EXERCISE DETAILS
Repeat each entry exactly, but do not carry over the pictures.

RECORDS
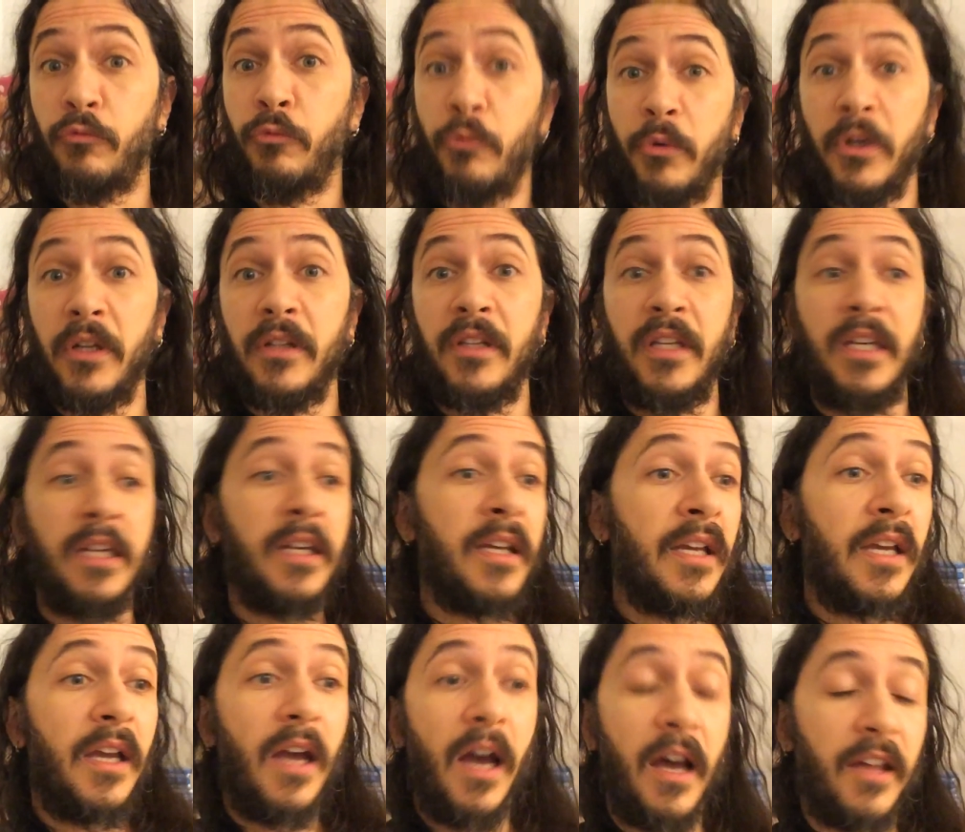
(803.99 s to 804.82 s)
Really,
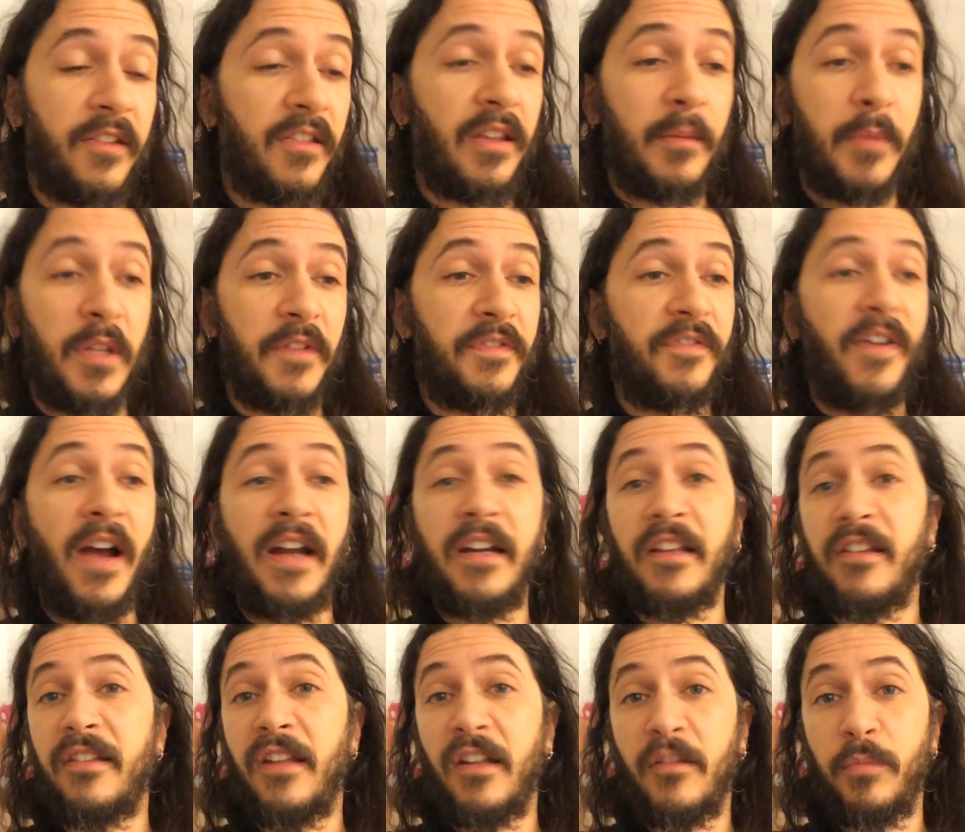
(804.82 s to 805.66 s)
some of the
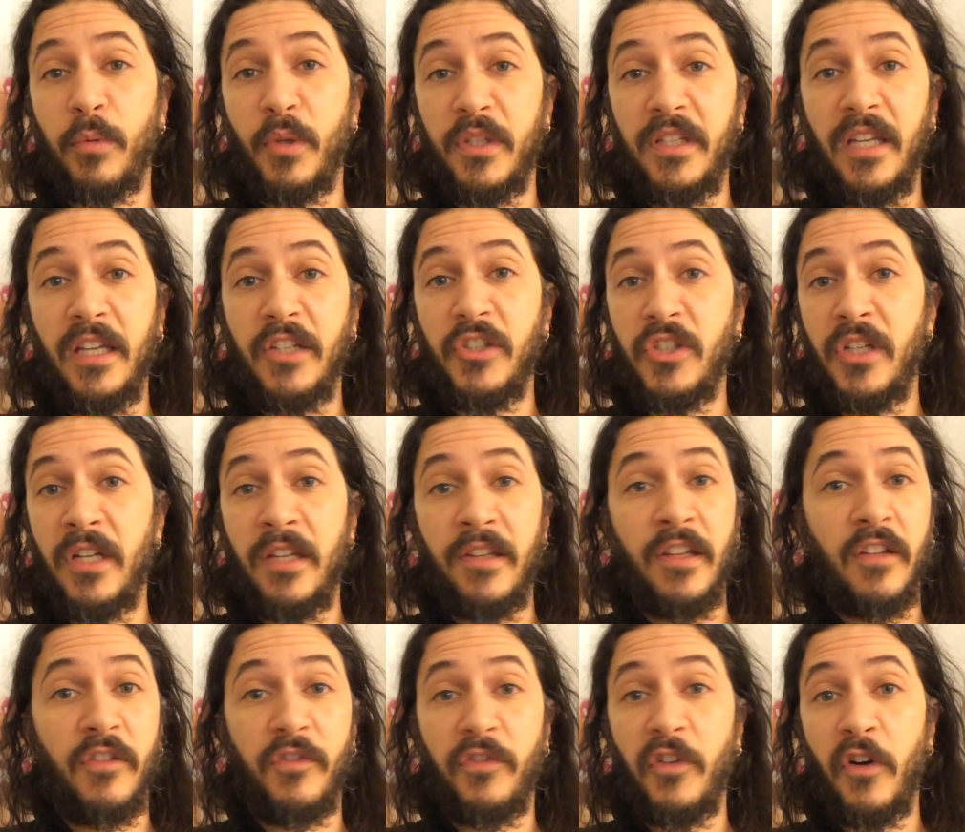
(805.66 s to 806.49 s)
finest sexploitation
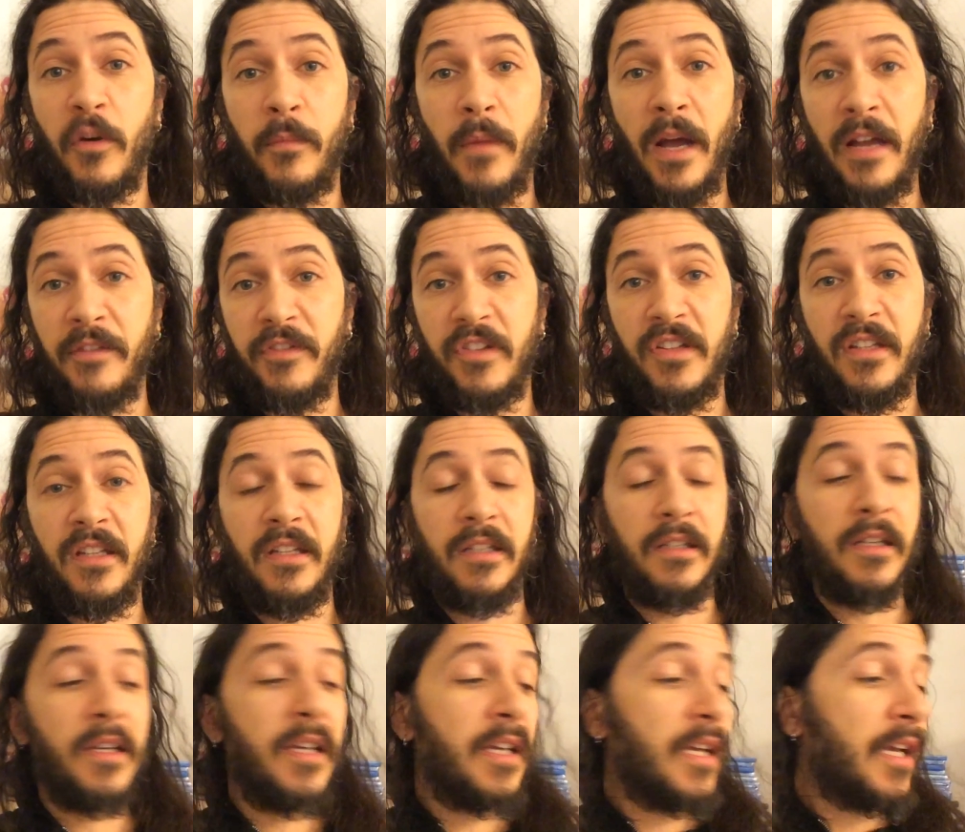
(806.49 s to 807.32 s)
in this film I've
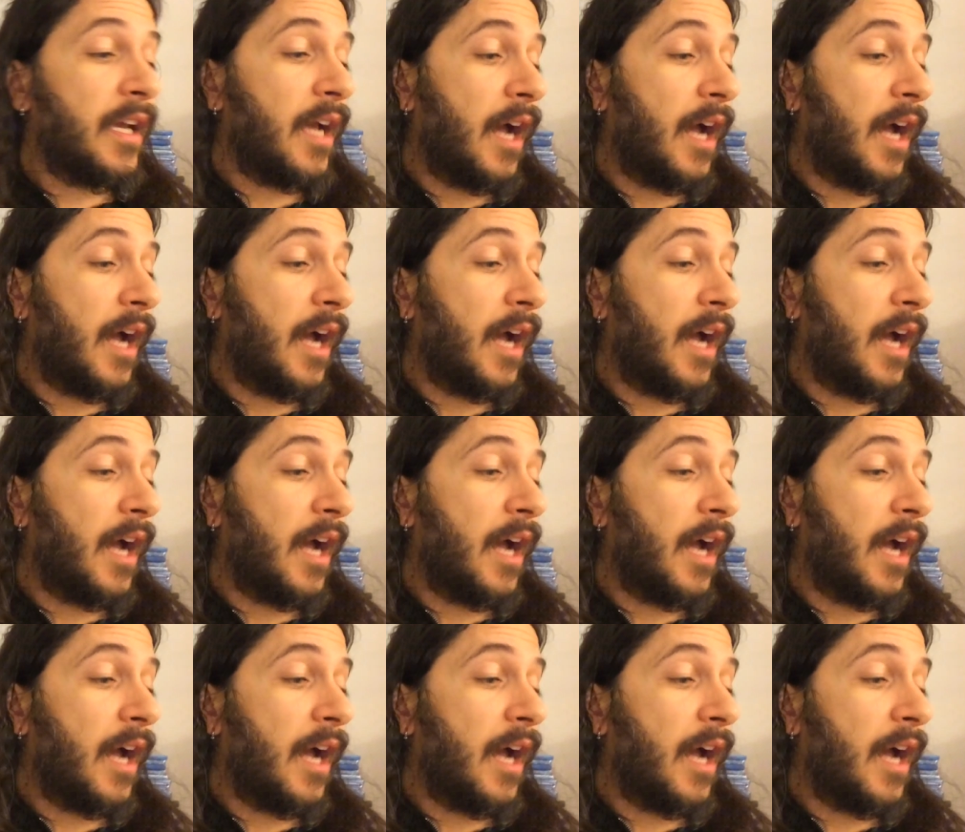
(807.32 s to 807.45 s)
seen.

EXERCISE RESPONSE
(803.99 s to 804.82 s)
Really,
(804.82 s to 805.66 s)
some of the
(805.66 s to 806.49 s)
finest sexploitation
(806.49 s to 807.32 s)
in this film I've
(807.32 s to 807.45 s)
seen.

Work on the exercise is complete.